***** Raw data *****

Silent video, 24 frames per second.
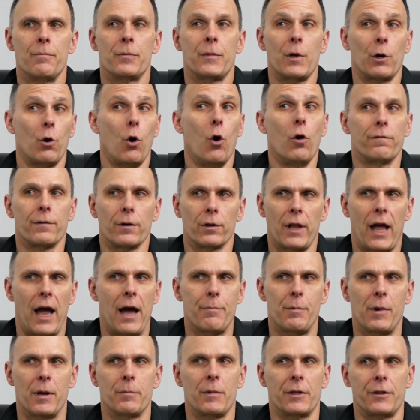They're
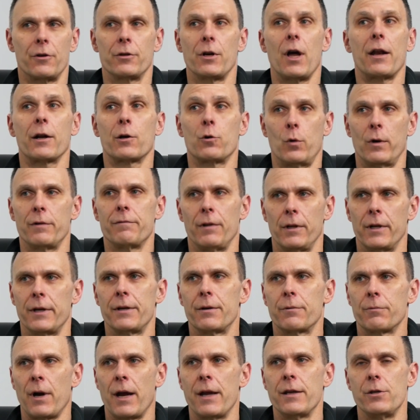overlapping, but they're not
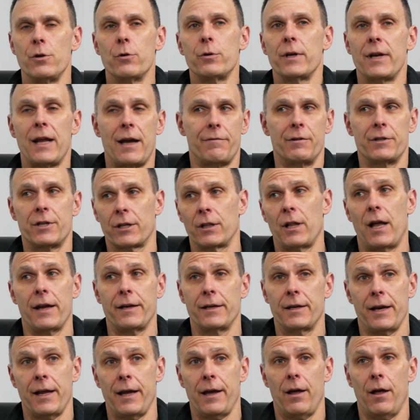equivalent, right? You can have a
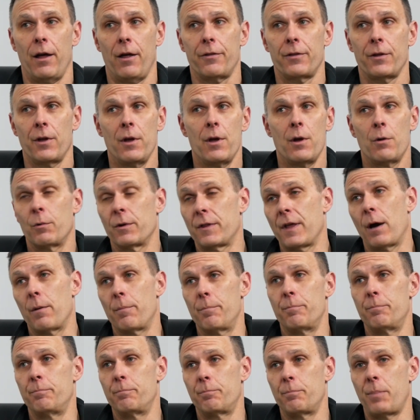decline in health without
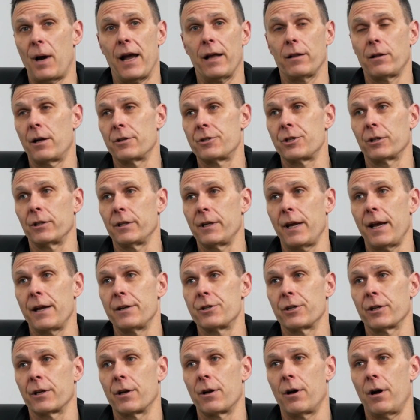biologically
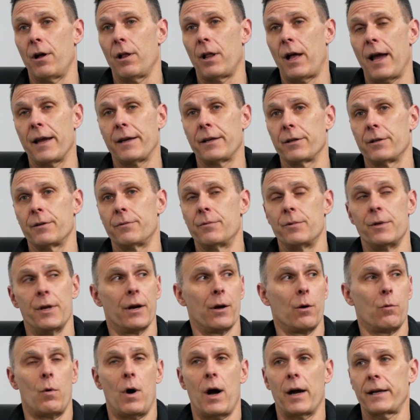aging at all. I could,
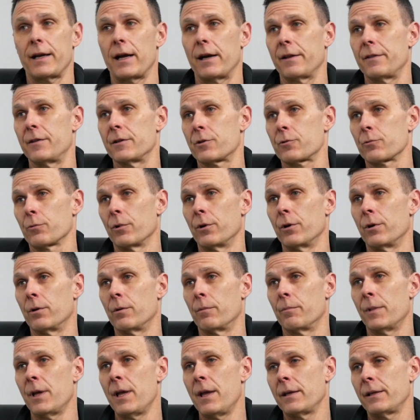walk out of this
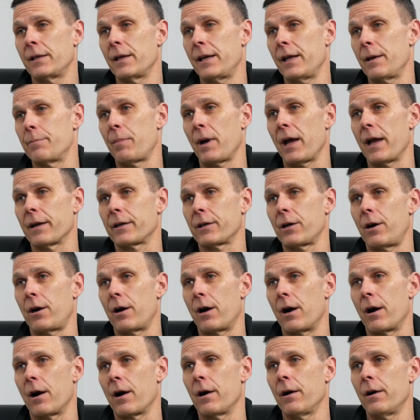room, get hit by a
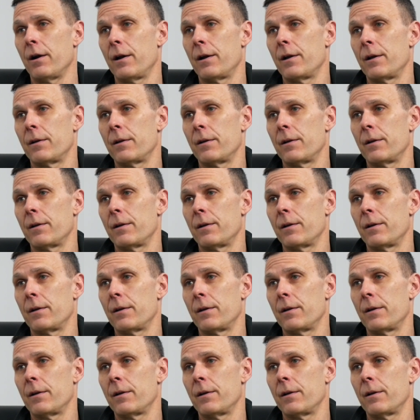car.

*****
***** Raw data *****

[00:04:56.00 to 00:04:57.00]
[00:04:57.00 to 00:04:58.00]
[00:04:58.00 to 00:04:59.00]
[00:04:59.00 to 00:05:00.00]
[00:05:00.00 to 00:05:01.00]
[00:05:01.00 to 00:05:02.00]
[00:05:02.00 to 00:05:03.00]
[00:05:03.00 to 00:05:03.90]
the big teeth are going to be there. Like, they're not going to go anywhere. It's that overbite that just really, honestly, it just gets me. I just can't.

*****
***** Raw data *****

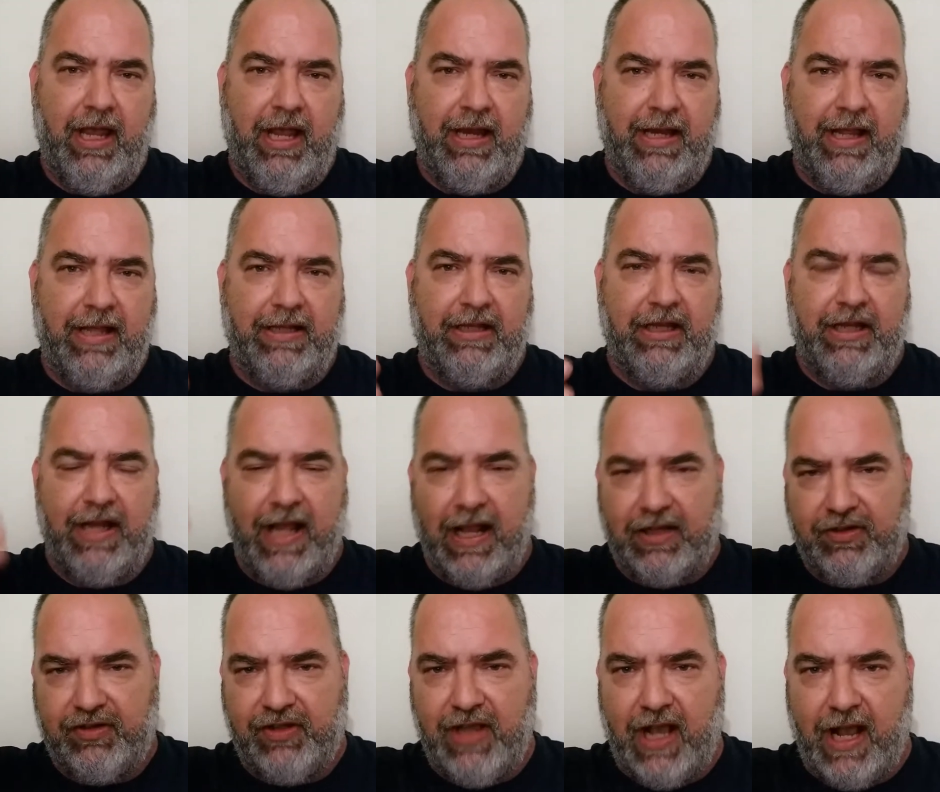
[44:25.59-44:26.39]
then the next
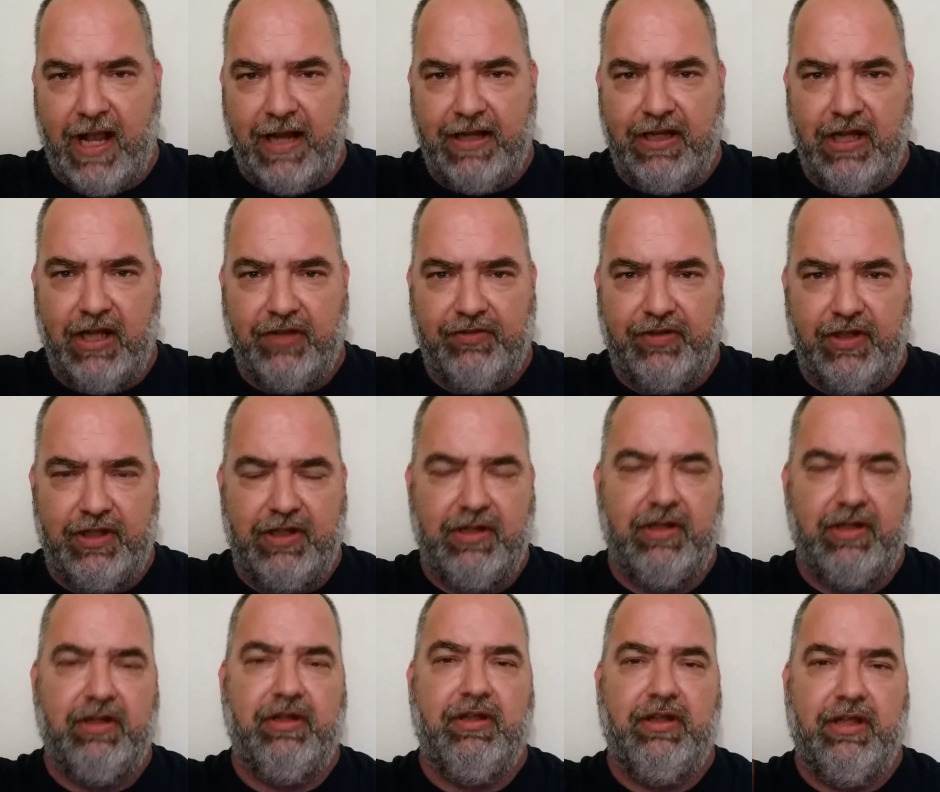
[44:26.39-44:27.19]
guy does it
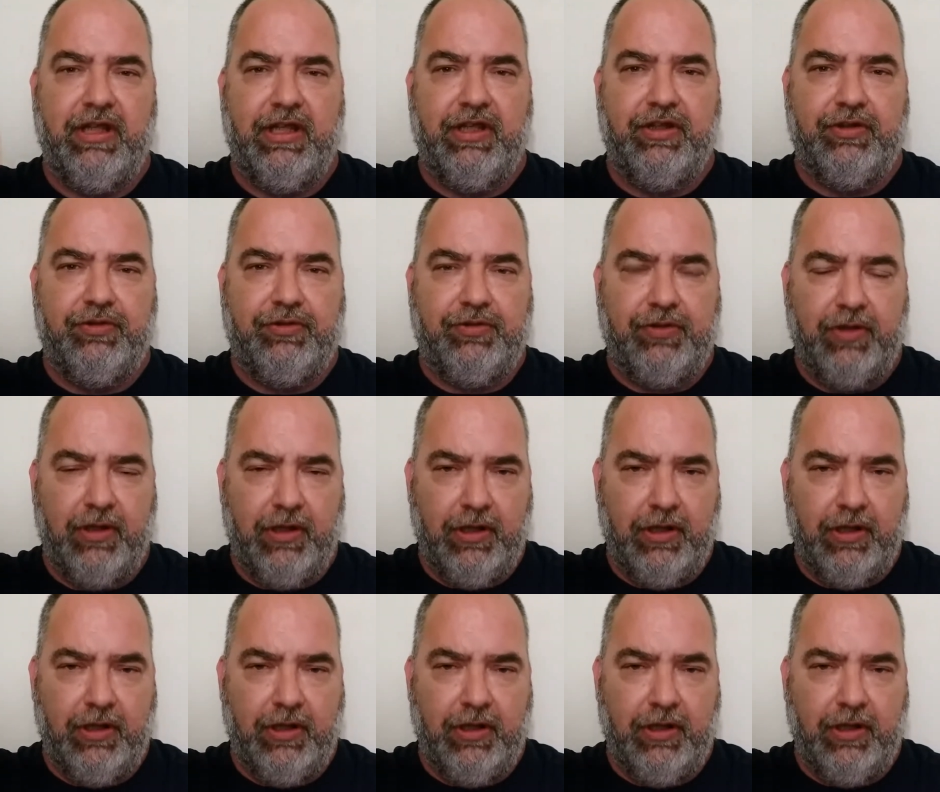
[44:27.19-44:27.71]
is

*****

■ What the exercise asks ■
Take the line above containing "[00:04:59.00 to 00:05:00.00]", the line containing "[00:05:02.00 to 00:05:03.00]", and all lines in between, and copy them exactly without anything else.

■ Written answer ■
[00:04:59.00 to 00:05:00.00]
[00:05:00.00 to 00:05:01.00]
[00:05:01.00 to 00:05:02.00]
[00:05:02.00 to 00:05:03.00]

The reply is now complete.